Only the lines from the line with "Transcript: I have" through the end of the records belong in your reply, copied exactly, with every picture left out.

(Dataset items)

------------------------------

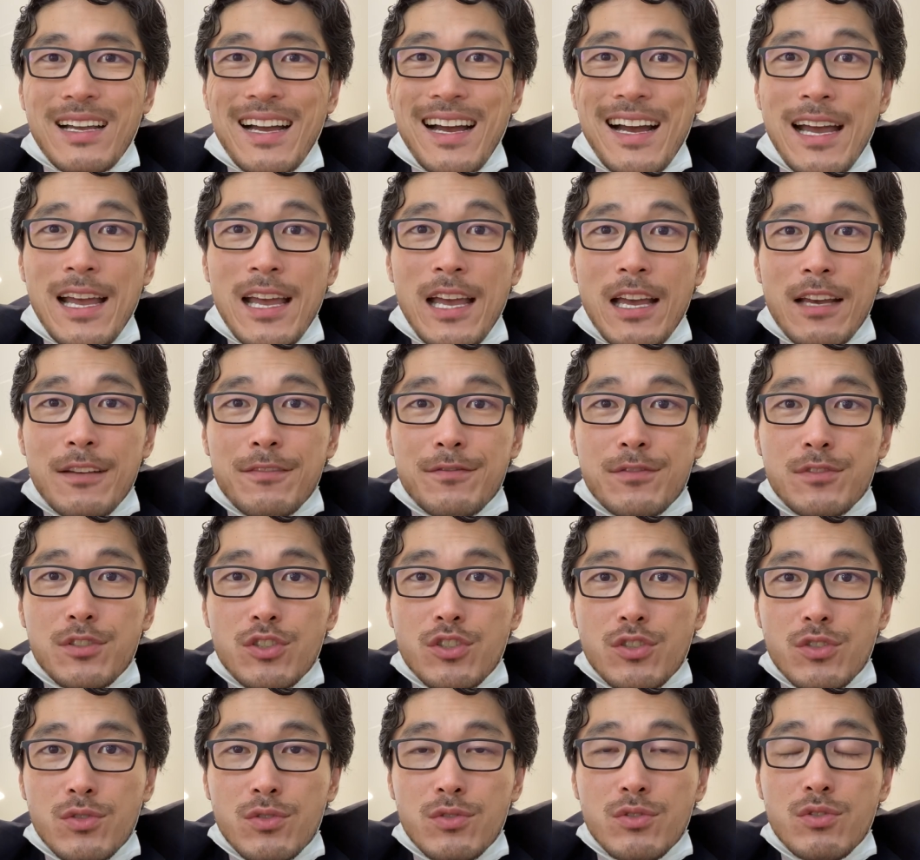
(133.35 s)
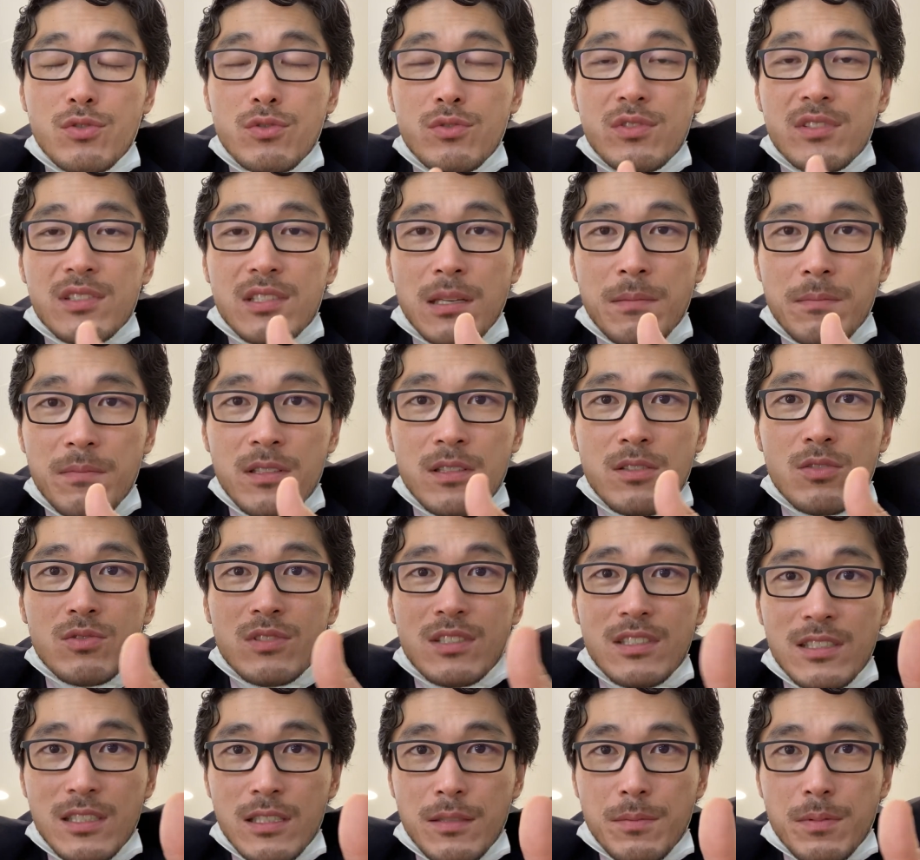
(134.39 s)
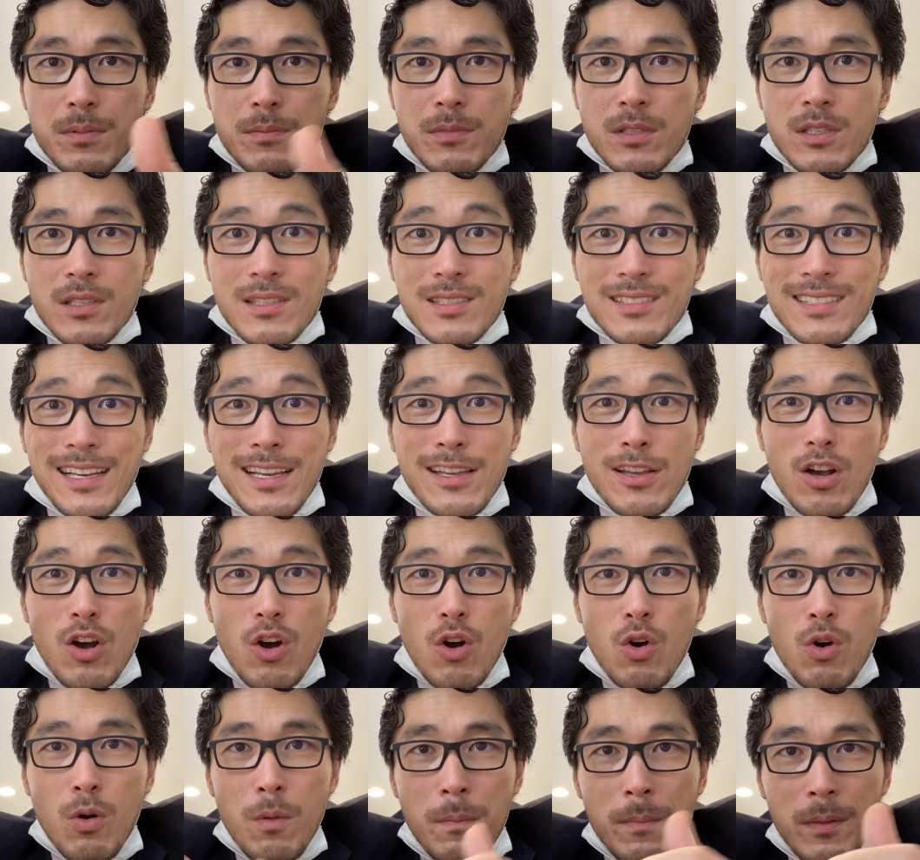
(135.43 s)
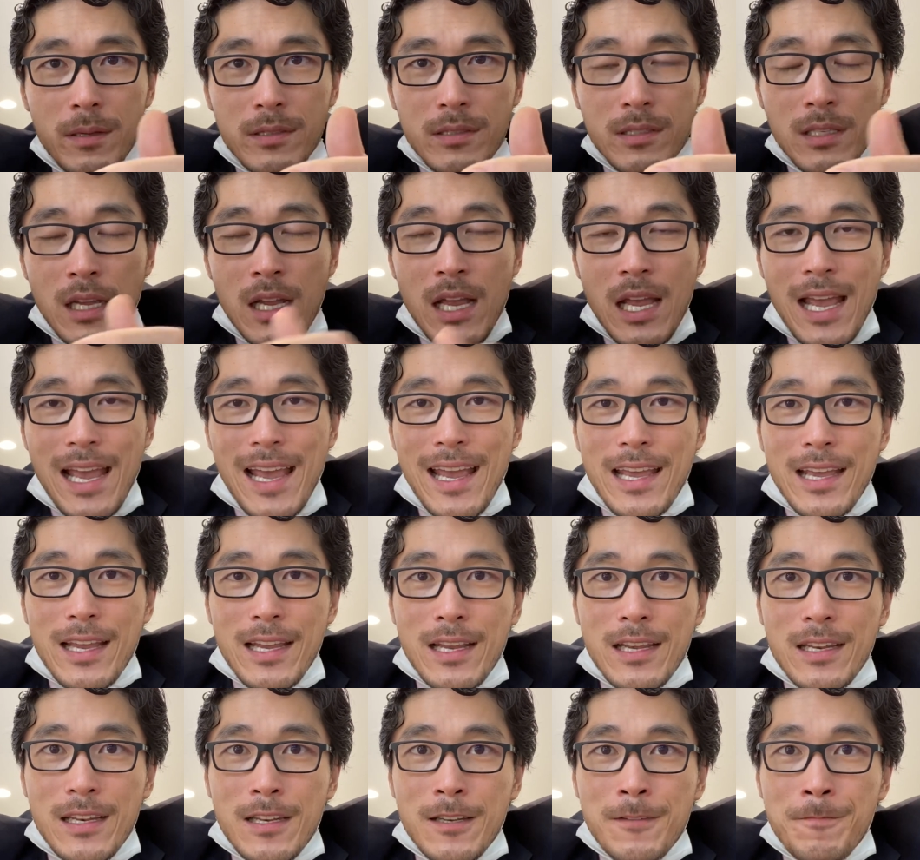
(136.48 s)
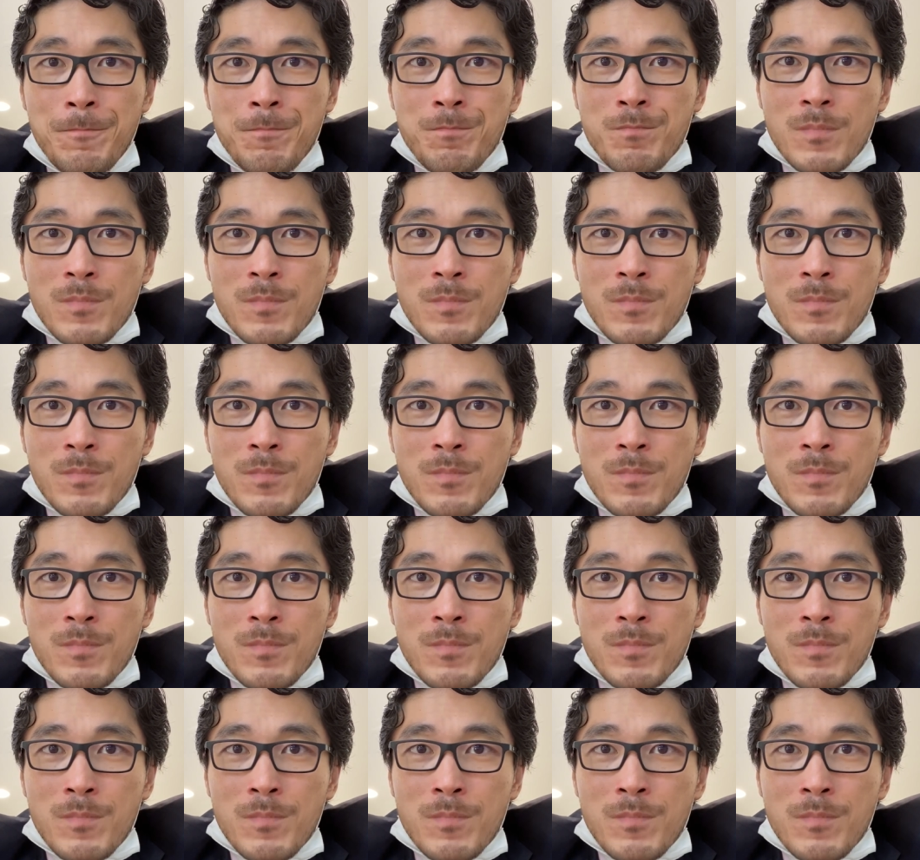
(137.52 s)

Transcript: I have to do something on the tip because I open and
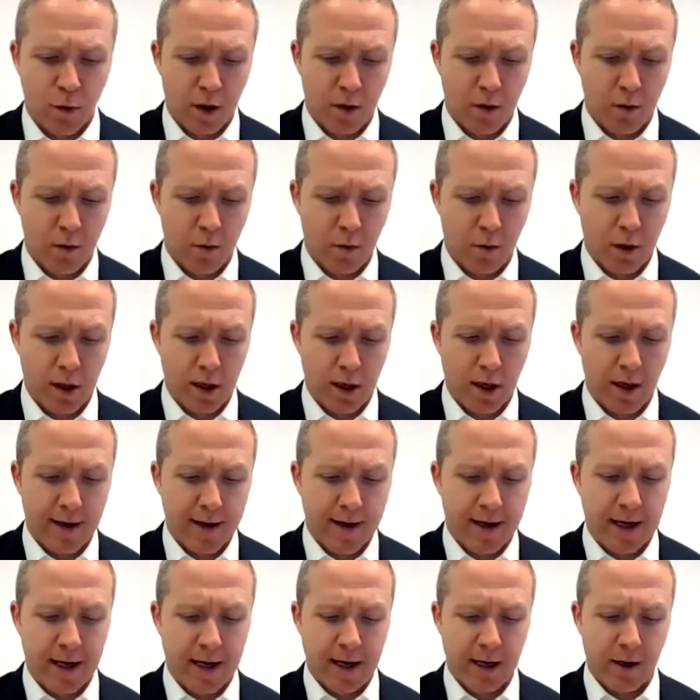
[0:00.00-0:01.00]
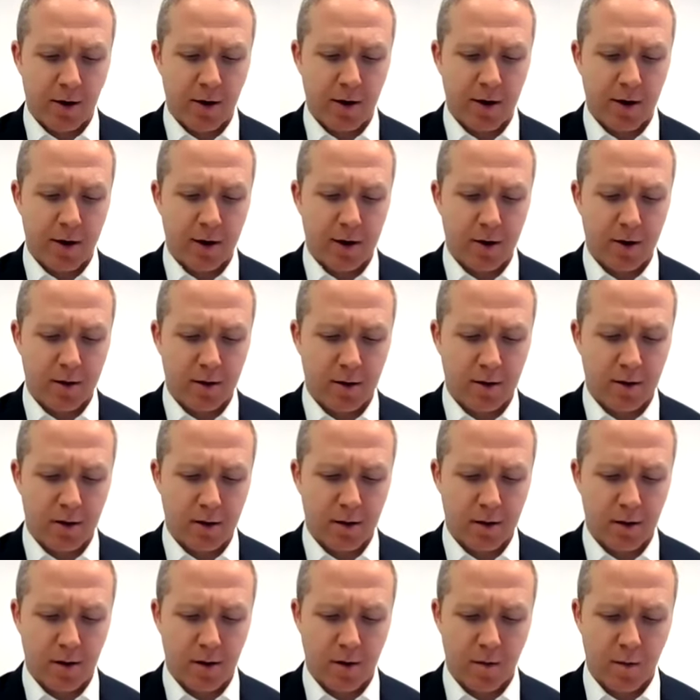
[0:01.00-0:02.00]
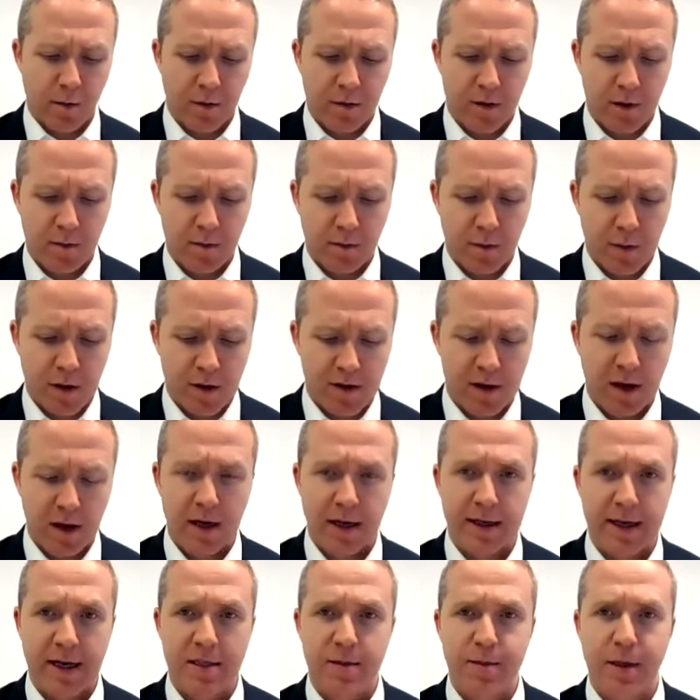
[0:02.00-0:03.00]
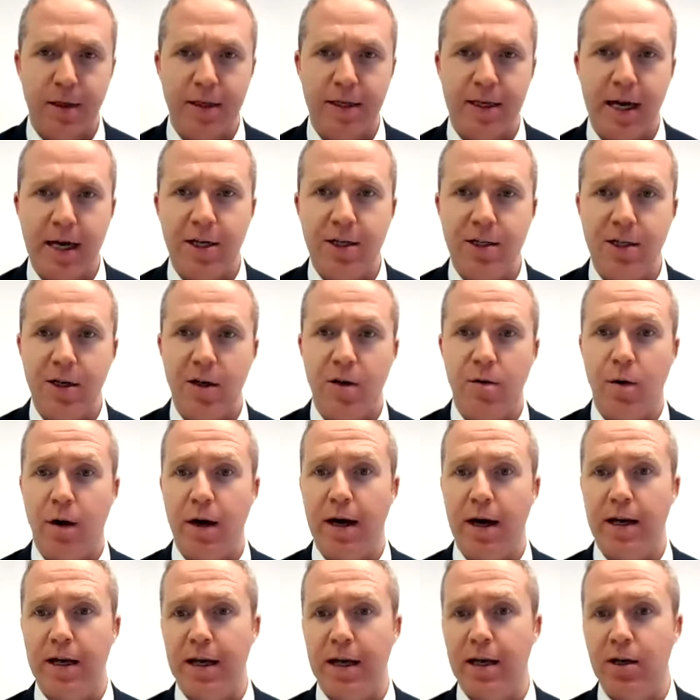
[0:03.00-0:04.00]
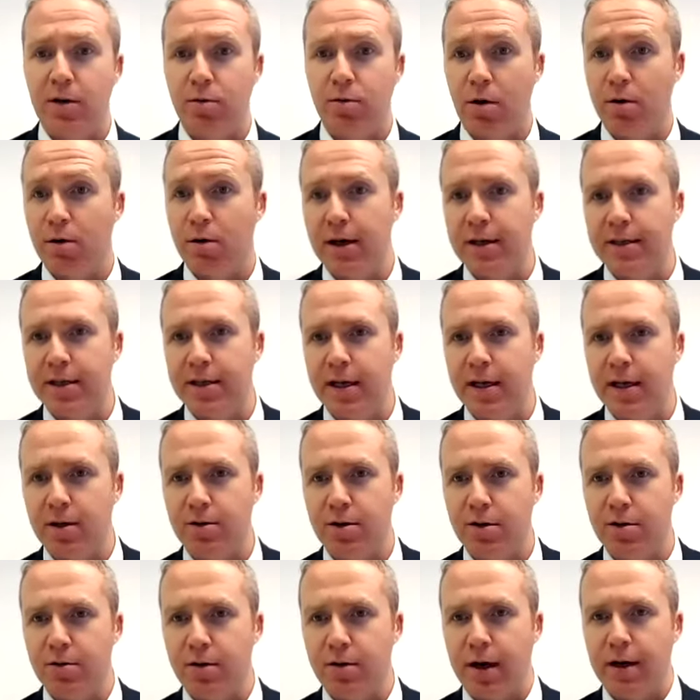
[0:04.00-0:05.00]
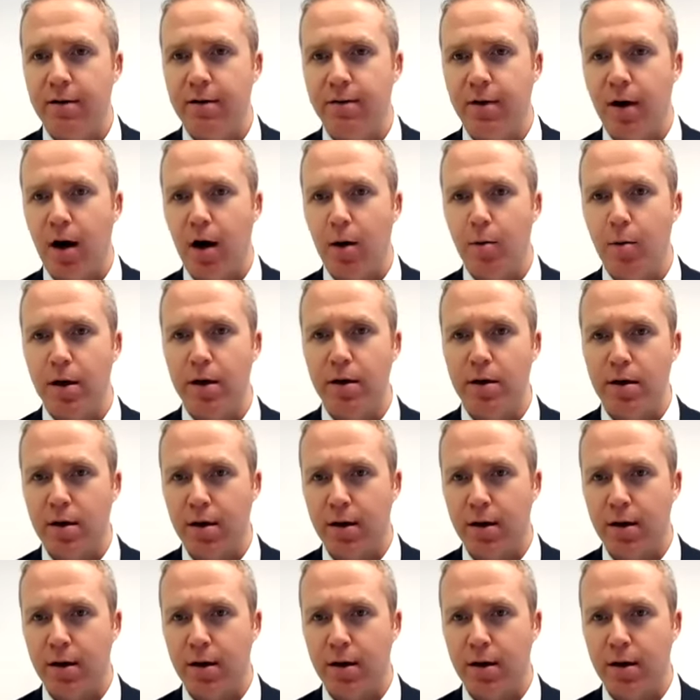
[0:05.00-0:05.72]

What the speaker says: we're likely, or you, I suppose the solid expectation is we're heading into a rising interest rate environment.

------------------------------

## WRITTEN RESPONSE
Transcript: I have to do something on the tip because I open and
[0:00.00-0:01.00]
[0:01.00-0:02.00]
[0:02.00-0:03.00]
[0:03.00-0:04.00]
[0:04.00-0:05.00]
[0:05.00-0:05.72]

What the speaker says: we're likely, or you, I suppose the solid expectation is we're heading into a rising interest rate environment.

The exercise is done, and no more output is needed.